La storia della famiglia Spadafora di San Giovanni in Fiore è strettamente legata alla storia dell’oreficeria in Calabria. Dal 1800 orafi per amore e per passione.

Oggi i figli raccolgono la pesante eredità di Giovambattista: Giancarlo mostra immediatamente il talento per la manualità e l’estro del padre; Peppino, pur mantenendo la vena artistica che si manifesta in tutte le collezioni di gioielli, sviluppa una mentalità più imprenditoriale.

Carolina e Monica, invece, pur avendo sempre respirato il bello artistico, manifestandolo con il disegno di splendidi gioielli, hanno intrapreso gli studi giuridici e supportano così l’attività.

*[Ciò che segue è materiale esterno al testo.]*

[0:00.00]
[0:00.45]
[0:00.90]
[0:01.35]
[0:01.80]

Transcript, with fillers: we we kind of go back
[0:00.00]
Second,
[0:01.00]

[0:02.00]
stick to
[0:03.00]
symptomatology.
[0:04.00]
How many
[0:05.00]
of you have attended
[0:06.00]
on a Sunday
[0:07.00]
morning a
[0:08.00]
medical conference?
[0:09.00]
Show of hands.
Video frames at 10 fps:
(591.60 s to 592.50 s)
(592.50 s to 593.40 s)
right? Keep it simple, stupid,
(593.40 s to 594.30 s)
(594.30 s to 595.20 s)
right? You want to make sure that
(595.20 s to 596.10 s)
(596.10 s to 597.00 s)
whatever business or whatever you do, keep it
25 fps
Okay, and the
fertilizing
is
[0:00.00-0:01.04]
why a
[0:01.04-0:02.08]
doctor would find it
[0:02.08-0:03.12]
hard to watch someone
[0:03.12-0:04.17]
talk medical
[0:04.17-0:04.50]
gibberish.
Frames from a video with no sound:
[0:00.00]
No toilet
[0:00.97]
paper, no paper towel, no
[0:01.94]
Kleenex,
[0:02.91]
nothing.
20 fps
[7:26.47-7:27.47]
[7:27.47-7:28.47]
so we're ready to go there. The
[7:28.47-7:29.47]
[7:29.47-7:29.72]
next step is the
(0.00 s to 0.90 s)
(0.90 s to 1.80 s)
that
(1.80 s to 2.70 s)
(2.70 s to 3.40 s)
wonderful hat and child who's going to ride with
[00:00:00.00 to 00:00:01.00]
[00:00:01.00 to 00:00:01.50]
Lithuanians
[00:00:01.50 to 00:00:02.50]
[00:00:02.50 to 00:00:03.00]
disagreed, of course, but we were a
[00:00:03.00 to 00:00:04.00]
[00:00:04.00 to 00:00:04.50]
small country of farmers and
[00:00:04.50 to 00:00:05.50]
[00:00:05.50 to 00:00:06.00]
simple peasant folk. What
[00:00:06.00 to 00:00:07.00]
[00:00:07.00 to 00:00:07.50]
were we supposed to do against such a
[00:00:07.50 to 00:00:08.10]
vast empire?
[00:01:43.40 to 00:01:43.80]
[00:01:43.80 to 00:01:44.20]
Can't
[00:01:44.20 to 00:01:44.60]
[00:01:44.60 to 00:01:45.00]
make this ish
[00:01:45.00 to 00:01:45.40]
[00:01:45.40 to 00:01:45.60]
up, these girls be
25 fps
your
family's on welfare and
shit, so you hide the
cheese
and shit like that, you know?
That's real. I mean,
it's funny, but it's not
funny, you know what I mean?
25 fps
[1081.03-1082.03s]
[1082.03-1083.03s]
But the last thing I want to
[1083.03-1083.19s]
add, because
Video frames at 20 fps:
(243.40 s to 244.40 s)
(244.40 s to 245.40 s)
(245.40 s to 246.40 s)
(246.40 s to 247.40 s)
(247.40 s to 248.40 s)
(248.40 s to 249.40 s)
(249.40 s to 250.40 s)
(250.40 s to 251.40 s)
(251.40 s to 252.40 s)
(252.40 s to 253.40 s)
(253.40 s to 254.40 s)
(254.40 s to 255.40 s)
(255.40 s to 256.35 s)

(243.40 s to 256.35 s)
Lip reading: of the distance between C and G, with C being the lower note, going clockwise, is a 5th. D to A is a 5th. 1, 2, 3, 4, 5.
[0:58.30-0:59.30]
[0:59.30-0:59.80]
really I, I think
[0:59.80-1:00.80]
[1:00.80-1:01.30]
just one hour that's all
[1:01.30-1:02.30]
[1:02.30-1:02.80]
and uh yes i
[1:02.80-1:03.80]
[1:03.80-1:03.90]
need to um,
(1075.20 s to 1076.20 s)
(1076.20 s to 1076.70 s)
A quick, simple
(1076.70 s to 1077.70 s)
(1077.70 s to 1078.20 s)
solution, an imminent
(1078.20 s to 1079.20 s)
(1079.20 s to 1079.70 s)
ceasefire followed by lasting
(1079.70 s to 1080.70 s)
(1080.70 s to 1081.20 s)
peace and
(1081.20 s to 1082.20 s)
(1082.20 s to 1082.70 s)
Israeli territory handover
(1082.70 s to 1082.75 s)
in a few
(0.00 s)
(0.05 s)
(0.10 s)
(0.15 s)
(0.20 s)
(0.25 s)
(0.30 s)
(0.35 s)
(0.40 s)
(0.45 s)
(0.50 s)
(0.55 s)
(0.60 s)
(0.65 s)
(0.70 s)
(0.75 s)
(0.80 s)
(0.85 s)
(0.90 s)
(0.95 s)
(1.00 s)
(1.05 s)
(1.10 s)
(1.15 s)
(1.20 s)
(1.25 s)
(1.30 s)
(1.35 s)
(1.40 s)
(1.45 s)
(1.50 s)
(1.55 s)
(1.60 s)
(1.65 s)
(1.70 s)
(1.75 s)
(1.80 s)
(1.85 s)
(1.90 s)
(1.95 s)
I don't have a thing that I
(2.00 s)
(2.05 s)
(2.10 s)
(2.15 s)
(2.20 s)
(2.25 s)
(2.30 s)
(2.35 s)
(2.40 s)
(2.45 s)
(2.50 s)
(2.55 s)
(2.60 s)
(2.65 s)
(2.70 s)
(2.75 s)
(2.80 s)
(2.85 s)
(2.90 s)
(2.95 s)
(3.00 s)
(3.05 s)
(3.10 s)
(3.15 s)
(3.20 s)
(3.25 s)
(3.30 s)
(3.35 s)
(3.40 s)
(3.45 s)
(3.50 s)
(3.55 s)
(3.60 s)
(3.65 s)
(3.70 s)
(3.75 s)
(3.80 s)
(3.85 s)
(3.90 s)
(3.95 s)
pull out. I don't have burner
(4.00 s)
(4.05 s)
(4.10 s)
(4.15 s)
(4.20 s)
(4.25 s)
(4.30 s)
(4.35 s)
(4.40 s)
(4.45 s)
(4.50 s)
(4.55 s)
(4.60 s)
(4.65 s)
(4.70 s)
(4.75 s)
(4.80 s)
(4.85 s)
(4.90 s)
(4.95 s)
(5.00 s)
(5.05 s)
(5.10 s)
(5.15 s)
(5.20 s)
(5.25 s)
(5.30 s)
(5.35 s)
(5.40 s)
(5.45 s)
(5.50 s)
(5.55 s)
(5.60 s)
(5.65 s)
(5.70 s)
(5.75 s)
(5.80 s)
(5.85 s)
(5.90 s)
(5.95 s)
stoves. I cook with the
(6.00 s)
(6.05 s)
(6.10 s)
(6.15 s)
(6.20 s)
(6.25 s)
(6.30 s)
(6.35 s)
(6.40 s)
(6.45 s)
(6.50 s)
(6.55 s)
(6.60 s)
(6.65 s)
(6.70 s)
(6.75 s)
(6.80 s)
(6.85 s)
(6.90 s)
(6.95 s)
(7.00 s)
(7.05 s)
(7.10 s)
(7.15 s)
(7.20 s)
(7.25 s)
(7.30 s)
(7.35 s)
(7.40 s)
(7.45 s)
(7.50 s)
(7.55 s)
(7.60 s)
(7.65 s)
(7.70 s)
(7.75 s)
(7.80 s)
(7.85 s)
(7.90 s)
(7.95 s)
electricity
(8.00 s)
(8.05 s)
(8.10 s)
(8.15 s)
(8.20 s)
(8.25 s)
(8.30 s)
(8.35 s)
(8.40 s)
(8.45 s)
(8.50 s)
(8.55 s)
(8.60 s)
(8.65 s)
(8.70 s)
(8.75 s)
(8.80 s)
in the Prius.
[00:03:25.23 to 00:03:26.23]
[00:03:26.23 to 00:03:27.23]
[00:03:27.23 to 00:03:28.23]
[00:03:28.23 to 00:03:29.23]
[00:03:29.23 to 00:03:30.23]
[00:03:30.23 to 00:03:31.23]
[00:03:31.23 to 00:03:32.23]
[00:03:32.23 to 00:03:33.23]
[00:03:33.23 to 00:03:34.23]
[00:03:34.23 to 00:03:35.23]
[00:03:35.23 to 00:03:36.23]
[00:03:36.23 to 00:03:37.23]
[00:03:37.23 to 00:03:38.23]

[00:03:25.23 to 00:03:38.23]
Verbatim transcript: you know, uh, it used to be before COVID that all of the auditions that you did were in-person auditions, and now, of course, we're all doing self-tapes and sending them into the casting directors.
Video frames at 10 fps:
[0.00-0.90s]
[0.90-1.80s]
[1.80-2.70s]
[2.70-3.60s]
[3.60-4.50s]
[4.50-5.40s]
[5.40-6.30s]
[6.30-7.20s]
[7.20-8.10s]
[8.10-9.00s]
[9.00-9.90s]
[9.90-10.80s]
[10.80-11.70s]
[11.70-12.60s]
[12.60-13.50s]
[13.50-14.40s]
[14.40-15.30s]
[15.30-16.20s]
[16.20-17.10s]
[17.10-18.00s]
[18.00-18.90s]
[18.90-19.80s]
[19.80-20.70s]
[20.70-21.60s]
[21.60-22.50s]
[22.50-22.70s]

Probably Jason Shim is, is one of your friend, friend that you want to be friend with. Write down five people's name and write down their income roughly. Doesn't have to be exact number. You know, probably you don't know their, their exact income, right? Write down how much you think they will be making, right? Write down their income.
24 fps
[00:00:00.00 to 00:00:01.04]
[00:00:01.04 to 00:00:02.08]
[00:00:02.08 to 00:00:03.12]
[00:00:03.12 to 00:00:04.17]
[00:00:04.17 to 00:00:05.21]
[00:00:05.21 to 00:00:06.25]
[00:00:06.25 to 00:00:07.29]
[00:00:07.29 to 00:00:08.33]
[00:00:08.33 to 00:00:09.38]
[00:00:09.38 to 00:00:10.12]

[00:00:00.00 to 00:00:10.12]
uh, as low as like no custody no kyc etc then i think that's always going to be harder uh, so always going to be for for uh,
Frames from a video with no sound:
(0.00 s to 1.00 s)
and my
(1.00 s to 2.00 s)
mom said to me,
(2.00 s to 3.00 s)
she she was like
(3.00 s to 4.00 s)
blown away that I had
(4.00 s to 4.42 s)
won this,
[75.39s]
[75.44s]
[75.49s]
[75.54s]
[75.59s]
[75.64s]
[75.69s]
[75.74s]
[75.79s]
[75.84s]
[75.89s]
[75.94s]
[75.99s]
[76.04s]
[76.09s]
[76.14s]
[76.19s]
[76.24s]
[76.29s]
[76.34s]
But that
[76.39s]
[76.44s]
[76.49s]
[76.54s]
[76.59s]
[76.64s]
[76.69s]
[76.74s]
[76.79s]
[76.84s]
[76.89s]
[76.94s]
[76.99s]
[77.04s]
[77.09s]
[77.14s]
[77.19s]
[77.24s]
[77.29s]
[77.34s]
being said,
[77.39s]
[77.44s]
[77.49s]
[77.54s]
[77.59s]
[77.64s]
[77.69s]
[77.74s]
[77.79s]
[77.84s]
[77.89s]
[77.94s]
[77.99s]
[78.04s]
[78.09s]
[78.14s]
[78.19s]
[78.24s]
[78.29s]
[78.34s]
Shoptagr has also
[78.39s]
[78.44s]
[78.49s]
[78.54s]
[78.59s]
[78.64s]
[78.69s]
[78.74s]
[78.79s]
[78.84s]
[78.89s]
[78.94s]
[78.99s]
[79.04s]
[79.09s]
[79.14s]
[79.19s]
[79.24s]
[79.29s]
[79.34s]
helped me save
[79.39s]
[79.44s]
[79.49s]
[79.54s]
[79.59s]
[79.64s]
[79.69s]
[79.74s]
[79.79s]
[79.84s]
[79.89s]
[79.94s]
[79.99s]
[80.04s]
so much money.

La sfida è in particolare una: continuare e rafforzare il fortunato ‘incontro’ tra l’arte di Giovambattista Spadafora e il pensiero del celebre abate Gioacchino da Fiore.

Dall’inedito contatto tra profezia e arte orafa, sono diventate d’oro e d’argento le splendide tavole del “Liber Figurarum” dell’abate Gioacchino che Dante celebra nel suo Paradiso come ‘il calabrese Abate Gioacchino di spirito profetico dotato”.
Nella puntata di sabato di “E venne il giorno della Calabria” vedremo per la prima volta una parte dei gioielli del Museo degli ori. E con l’architetto Pasquale Lopetrone racconteremo la storia di questi bellissimi gioielli.